PROBLEM DETAILS
In your answer, every line of the records should be written out exactly.

(Collected data)
Content starts
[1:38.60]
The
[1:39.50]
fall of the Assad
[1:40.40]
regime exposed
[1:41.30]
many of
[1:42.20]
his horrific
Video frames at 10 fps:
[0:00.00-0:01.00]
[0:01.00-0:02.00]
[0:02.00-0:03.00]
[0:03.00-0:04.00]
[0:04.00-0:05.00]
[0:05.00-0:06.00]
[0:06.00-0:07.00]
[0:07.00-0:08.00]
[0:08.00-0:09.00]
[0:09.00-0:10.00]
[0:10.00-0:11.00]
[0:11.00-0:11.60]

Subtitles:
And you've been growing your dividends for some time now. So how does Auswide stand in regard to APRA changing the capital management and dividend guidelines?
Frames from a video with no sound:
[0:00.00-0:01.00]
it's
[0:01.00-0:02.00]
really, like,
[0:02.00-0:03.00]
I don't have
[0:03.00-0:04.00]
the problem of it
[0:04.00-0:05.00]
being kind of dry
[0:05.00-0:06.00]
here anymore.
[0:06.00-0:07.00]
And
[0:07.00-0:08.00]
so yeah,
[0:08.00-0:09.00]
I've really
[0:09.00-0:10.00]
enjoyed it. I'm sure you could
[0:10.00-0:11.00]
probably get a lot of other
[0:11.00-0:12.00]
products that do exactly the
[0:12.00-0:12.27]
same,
Content ends
SOLUTION TO THE PROBLEM
[1:38.60]
The
[1:39.50]
fall of the Assad
[1:40.40]
regime exposed
[1:41.30]
many of
[1:42.20]
his horrific
Video frames at 10 fps:
[0:00.00-0:01.00]
[0:01.00-0:02.00]
[0:02.00-0:03.00]
[0:03.00-0:04.00]
[0:04.00-0:05.00]
[0:05.00-0:06.00]
[0:06.00-0:07.00]
[0:07.00-0:08.00]
[0:08.00-0:09.00]
[0:09.00-0:10.00]
[0:10.00-0:11.00]
[0:11.00-0:11.60]

Subtitles:
And you've been growing your dividends for some time now. So how does Auswide stand in regard to APRA changing the capital management and dividend guidelines?
Frames from a video with no sound:
[0:00.00-0:01.00]
it's
[0:01.00-0:02.00]
really, like,
[0:02.00-0:03.00]
I don't have
[0:03.00-0:04.00]
the problem of it
[0:04.00-0:05.00]
being kind of dry
[0:05.00-0:06.00]
here anymore.
[0:06.00-0:07.00]
And
[0:07.00-0:08.00]
so yeah,
[0:08.00-0:09.00]
I've really
[0:09.00-0:10.00]
enjoyed it. I'm sure you could
[0:10.00-0:11.00]
probably get a lot of other
[0:11.00-0:12.00]
products that do exactly the
[0:12.00-0:12.27]
same,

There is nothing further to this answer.